Well, that was probably very good for this company, but had not a thing to do with her. With a huffed breath, Taylor stood again. “I’m sure it will be an improvement here, but I’m afraid it doesn’t have a thing to do with me so I’ll be going.”
“Oh, but it does.” His smile faded, his eyes became more intense. “I’m offering you a job, Ms. Kincaid. Dave and Susan left me in charge while they’re away, and I need you to help me resolve this situation before they get back.”
Shock rolled through Taylor. “You want to hire me? You don’t know a damned thing about me or my background.” It just didn’t make sense to Taylor, and that made her very suspicious. Companies like Deep Six just didn’t hire people on the spot without background checks, and multiple interv
iews. “I have my resume in the car, but it needs to be updated. My handgun license is current, but it’s due for renewal soon. I haven’t been to the range in a while either.”
“I don’t need your resume, I need your help. Do you want the job or not, Ms. Kincaid?”
What choice did she have really? She was out of a job and this man, whether he had the authority to do it or not since he was only temporarily in charge, wanted to hire her.

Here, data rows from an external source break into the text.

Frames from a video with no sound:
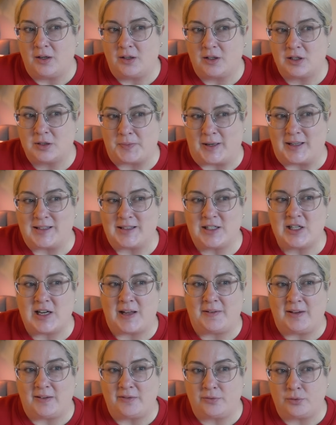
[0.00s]
Je pensais que je
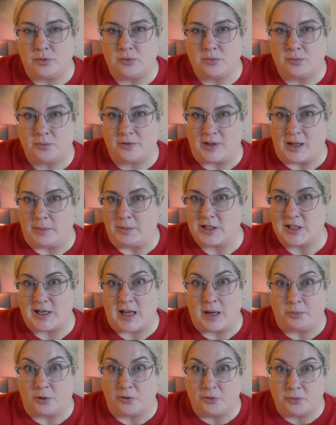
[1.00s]
l'avais vu, puis finalement, je
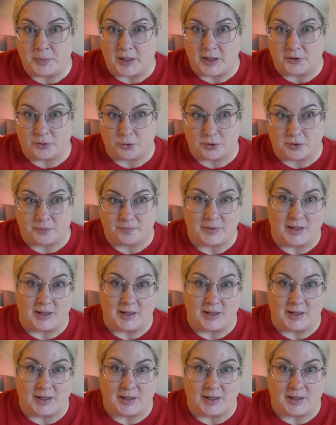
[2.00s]
l'avais pas vu pendant tout.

If Dave Logan wanted to fire her when he came back, or if his new wife didn’t like her and decided to fire her, Taylor would just have to deal with that then. At least taking this job would buy her some time to find another one.
She sat back in the chair one more time, because there was still one more thing he evidently hadn’t considered. “You know the prince will never allow me to be involved in this investigation at all.”
Slade laughed. “Well, since Prince Khalil fired us too, I guess he doesn’t get to choose who’s involved now. We’re doing this to salvage our reputation, not because he’s paying us. I’m going to find that kid and figure out who and what is behind his abduction, hopefully before Ahmed shells out ten million dollars which will just get the kidnappers richer, and his kid dead anyway.”
Taylor sat forward in her chair. “I just found out about the ransom before I left the office, but that’s exactly what I think too. And I get the feeling that Tariq is not sad at all that Zami was abducted. Something hinky is going on with him. I’ve always thought that.”
“Well, I haven’t been involved in this protection detail at all so I don’t know the players, or what’s hinky and what’s not. That is why I need you on this case with me, Ms. Kincaid. Now, do you want the job or not?”
“Yes, I’ll help you,” Taylor replied, with a little seed of excitement blossoming inside her.
This is why she’d chosen the law as her profession. To right wrongs, not sit behind a desk and wither away watching security monitors and babysitting a bunch of washed up mall cops who applied for security jobs at luxury hotels.